The Mavericks performing their Brand New Day Tour at The Symphony Hall Birmingham on Thursday 8th February 2018.

Review by Kevin Cooper

Following a nine year hiatus, The Mavericks returned to the fray in 2012 with a revised line up and a new album which they showcased last night at Birmingham’s Symphony Hall.

They have always been a band that focuses on the joy of playing and performing their musical potpourri of country, Latin, blues, jazz, ska and rock, and last night was no exception as a plethora of instruments filled the stage.

With nine musicians on stage, they opened with tracks from their latest album, Brand New Day, with the likes of Easy As It Seems, and Damned (If I Do), which transported this packed Hall to more tropical climes.

With the group’s new material equally holding their own alongside their greatest hits of the 90s, The Mavericks delivered songs which got the feet tapping and the head nodding. The band belted their way through back tracks from their 25 year career, with focus on their latest three albums, In Time, Mono and the 2017 release, Brand New Day.

With Malo’s enormous voice, songs like What You Do To Me, Dance In The Moonlight and All Over Again went down a real treat, whilst covers of Bruce Springsteen’s All That Heaven Will Allow and the Bee Gee’s How Can You Mend a Broken Heart ? were real highlights.

The band gel so well together, you would think that they have been together forever. Their great stage chemistry and Malo’s powerful voice filled the room and throughout the whole show, his vocal control was unwavering.
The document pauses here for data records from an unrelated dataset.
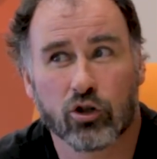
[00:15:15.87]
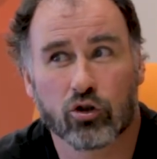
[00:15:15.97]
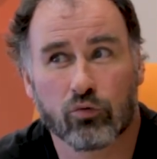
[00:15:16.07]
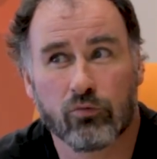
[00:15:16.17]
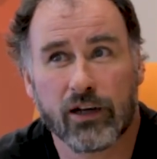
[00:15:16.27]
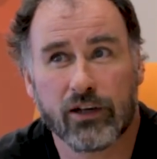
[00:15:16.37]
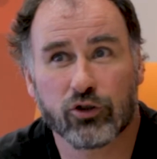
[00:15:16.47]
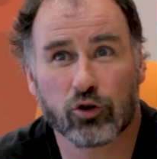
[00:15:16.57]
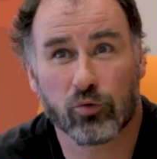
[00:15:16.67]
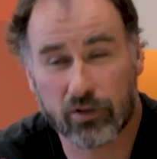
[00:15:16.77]
to really
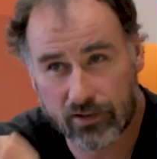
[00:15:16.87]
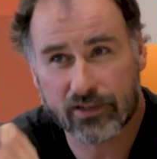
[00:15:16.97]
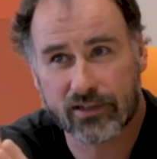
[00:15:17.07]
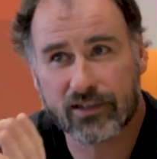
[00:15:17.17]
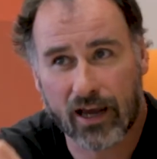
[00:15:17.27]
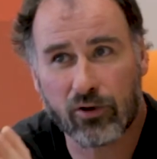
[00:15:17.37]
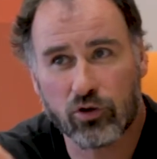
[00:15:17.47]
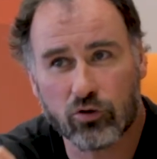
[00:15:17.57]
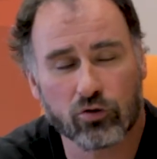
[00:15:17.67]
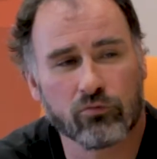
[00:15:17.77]
show that this is how
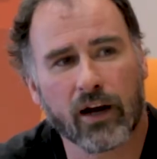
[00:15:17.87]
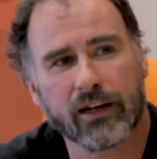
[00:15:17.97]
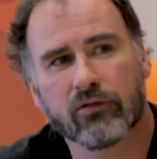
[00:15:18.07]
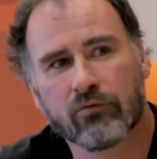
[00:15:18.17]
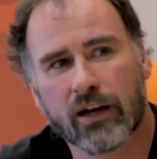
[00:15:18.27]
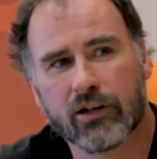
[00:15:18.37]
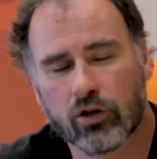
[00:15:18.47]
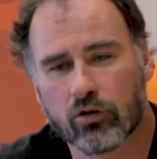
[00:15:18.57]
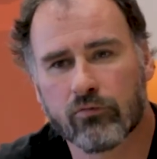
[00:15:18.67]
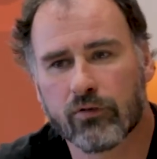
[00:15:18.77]
you should write a
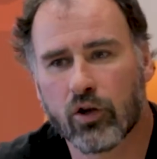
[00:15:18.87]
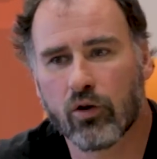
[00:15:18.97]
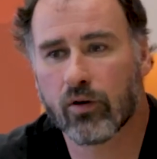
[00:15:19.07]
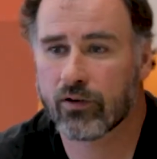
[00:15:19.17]
good review.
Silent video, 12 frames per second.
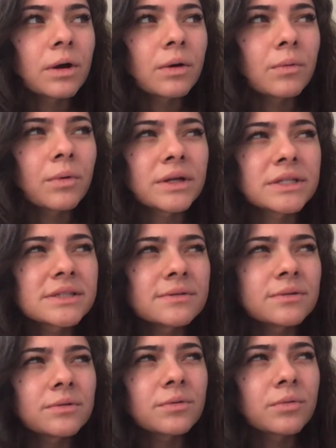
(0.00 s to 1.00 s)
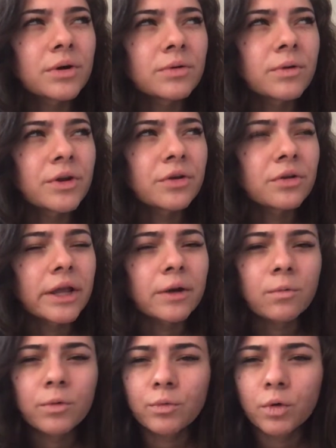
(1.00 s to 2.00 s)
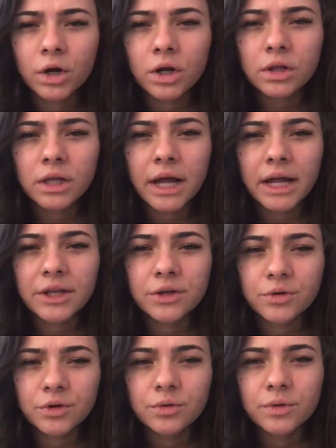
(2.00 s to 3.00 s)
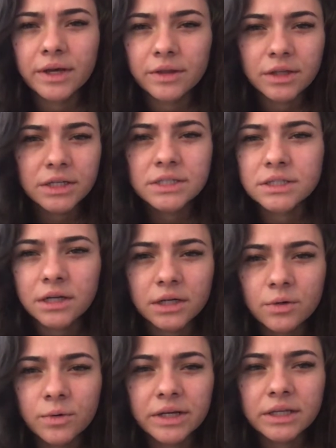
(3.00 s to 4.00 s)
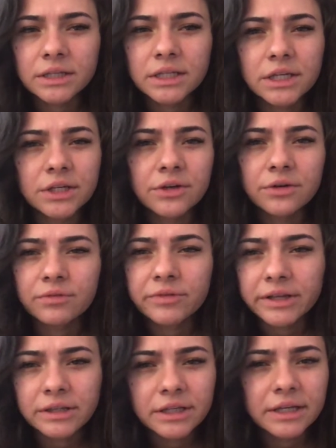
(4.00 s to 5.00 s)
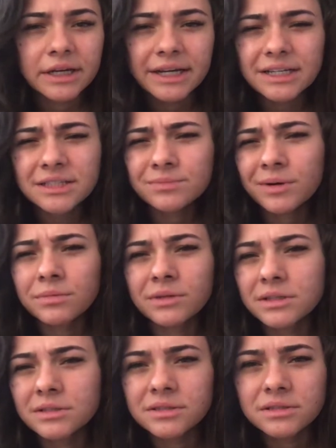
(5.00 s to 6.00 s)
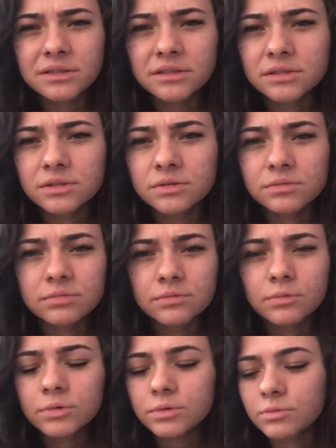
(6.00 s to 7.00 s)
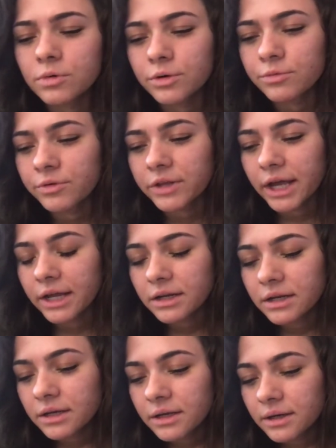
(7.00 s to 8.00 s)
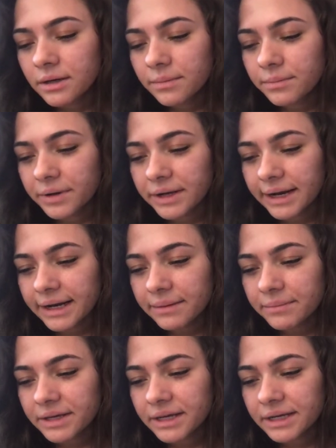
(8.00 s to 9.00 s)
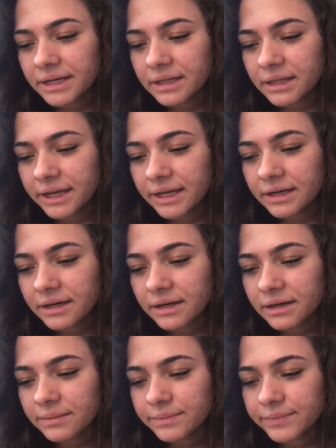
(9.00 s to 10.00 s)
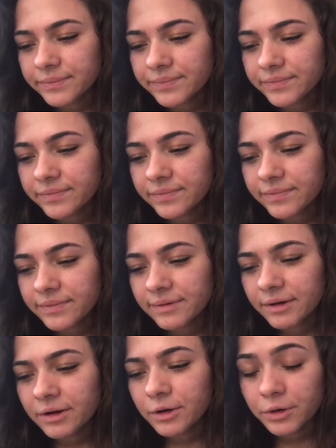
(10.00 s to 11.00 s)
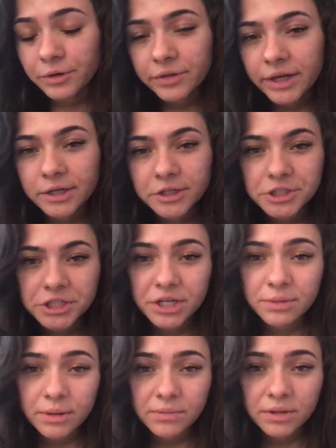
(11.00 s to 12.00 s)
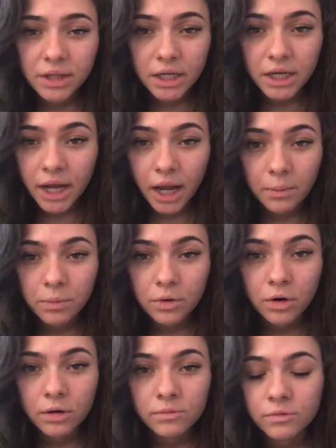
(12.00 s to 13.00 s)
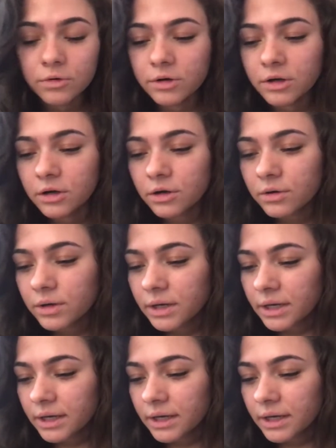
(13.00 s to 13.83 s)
What is it the word when you're like we work a lot, you you get things done quickly, you're friendly. I guess bubbly is, is the word for that. But I am getting like um an earth energy, he may be like a Capricorn Virgo.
Guitarist Eddie Perez has both skill and flare in abundance whilst Jerry Dale McFaddon passionately grappled with both the piano and the keyboards and was often found dancing side stage or engaging with the audience. Meanwhile, Paul Deakin on drums drives the prominent Tex Mex rhythm which The Mavericks are renowned for.

The group closed their set with their first single, Dance The Night Away from their 1998 album, Trampoline, and immediately the crowd are up on their feet, singing and dancing and are transported back to the sun and sea in Miami.